● AVAILABLE RECORDS:
==================================================

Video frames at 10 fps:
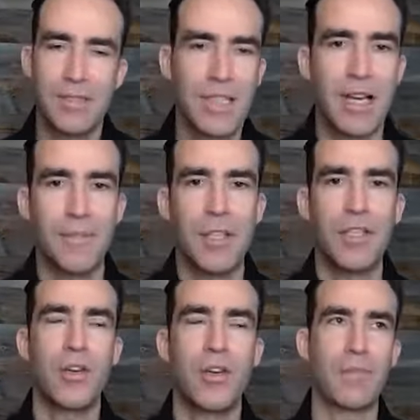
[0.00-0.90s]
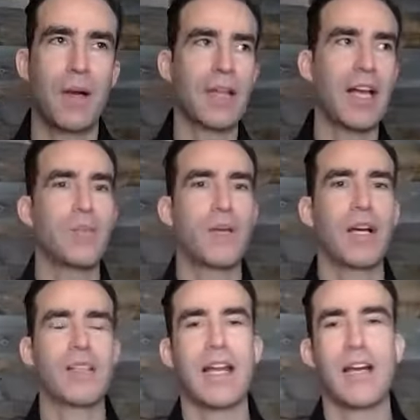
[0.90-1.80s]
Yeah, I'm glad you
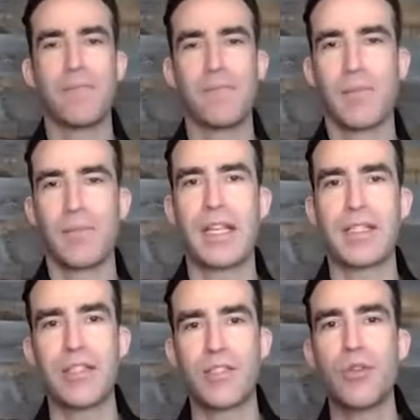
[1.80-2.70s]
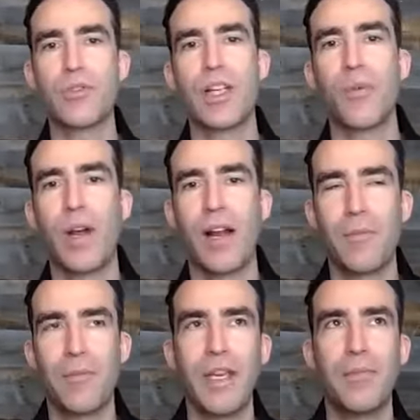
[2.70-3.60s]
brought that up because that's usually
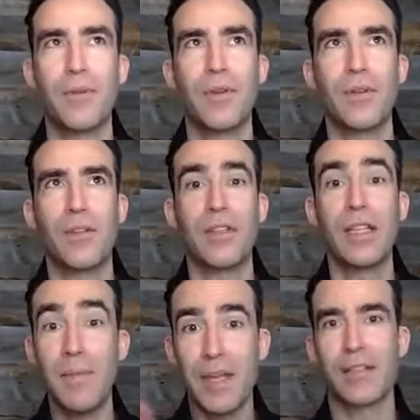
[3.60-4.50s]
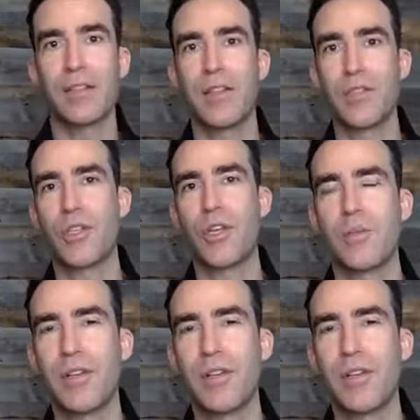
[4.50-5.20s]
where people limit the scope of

==================================================

● TASK DESCRIPTION: The whole listing above needs to be copied exactly; please keep the pictures out.

● SOLUTION FOR THIS TASK:
Video frames at 10 fps:
[0.00-0.90s]
[0.90-1.80s]
Yeah, I'm glad you
[1.80-2.70s]
[2.70-3.60s]
brought that up because that's usually
[3.60-4.50s]
[4.50-5.20s]
where people limit the scope of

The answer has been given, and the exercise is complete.